Laetitia Pujol and Karl Paquette in “Emeralds.” Photo by Sebastien Mathé, Courtesy Lincoln Center.

Each of these microcosms of ballet’s history finds its reflection in Jewels. Romanticism and mystery infuse the atmosphere of “Emeralds.” The women are sylphs, ladies-in-waiting, water nymphs. One of its central roles was created for the French ballerina Violette Verdy, who said that the movement reminded her of waves and the tides. “Rubies,” the middle work, is jazzy and brash (and unabashedly sexy). Its pas de deux, with its tango and prancing, was made for Patricia McBride and Edward Villella, dancers of great insouciance and charm.
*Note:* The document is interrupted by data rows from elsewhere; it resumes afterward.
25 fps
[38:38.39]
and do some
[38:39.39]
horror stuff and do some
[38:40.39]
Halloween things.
Suzanne Farrell, for whom Balanchine created the central role in “Diamonds,” spoke of that ballet’s “austere, crystalline beauty,” like a palace in a forgotten kingdom. It will be fascinating to see these ballets performed by dancers who reflect each facet of ballet’s history and style.

Bolshoi Ballet’s Alyona Kovalyova and Jacopo Tissi in “Diamonds.” Photo by Damir Yusupov, Courtesy Lincoln Center.
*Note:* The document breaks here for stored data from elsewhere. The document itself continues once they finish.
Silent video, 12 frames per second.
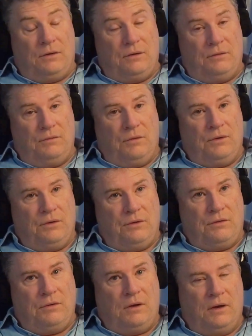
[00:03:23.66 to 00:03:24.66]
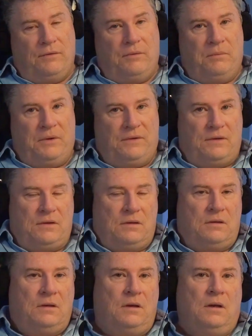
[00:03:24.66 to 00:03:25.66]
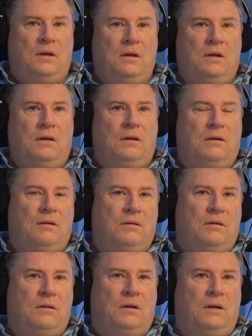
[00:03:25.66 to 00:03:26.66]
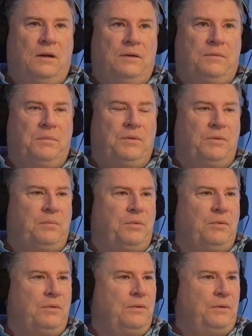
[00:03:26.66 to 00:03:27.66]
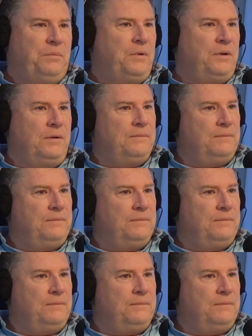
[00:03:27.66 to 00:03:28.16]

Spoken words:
you wander through your life in business, and the least most important is money.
Balanchine, too, had direct links to all three countries, and was influenced by them. As a 6-year-old pupil at the Imperial Ballet School in St. Petersburg, he had appeared onstage as a tiny Cupid in Petipa’s Sleeping Beauty. In the book Balanchine’s Tchaikovsky he recalls the “indescribable ecstasy” he felt, surrounded by the blue and gold of the theater and the music of Tchaikovsky. After the revolution, he honed his craft in Paris as a choreographer for Sergei Diaghilev’s Ballets Russes. It was there that he made Apollo, a ballet that would set him on the path of modernism. Also in France, he met Igor Stravinsky, the composer with whom he would forge his most intense and lasting collaboration, and Lincoln Kirstein, the man who would bring him to New York.
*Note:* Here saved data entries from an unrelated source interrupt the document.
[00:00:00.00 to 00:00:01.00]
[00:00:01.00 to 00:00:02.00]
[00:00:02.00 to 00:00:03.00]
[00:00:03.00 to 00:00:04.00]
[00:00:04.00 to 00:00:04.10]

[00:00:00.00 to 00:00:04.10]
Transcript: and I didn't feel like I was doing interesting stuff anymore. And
It is fitting that “Rubies,” the most “American” of Jewels‘ sections, should be set to Stravinsky, a composer whose music is as angular and glinting as the spire of the Chrysler Building. The music for “Emeralds,” by Gabriel Fauré, is gauzy and aquatic. Like Balanchine’s choreography in that section, it seems to exist in a state of suspended time. And whom else could Balanchine choose for his grand finale but Pyotr Tchaikovsky, the composer he most closely associated with the lost world of the Imperial Ballet? “My feelings for Tchaikovsky were different, even as a child,” he told the musicologist Solomon Volkov. “Imagine yourself in a church and suddenly the organ starts playing overwhelmingly grand music in all its register. And you stand there mouth agape in astonishment. That’s how I always felt about Tchaikovsky.”

So it turns out that sometimes a jewel isn’t just a jewel; sometimes it contains an entire world, or three.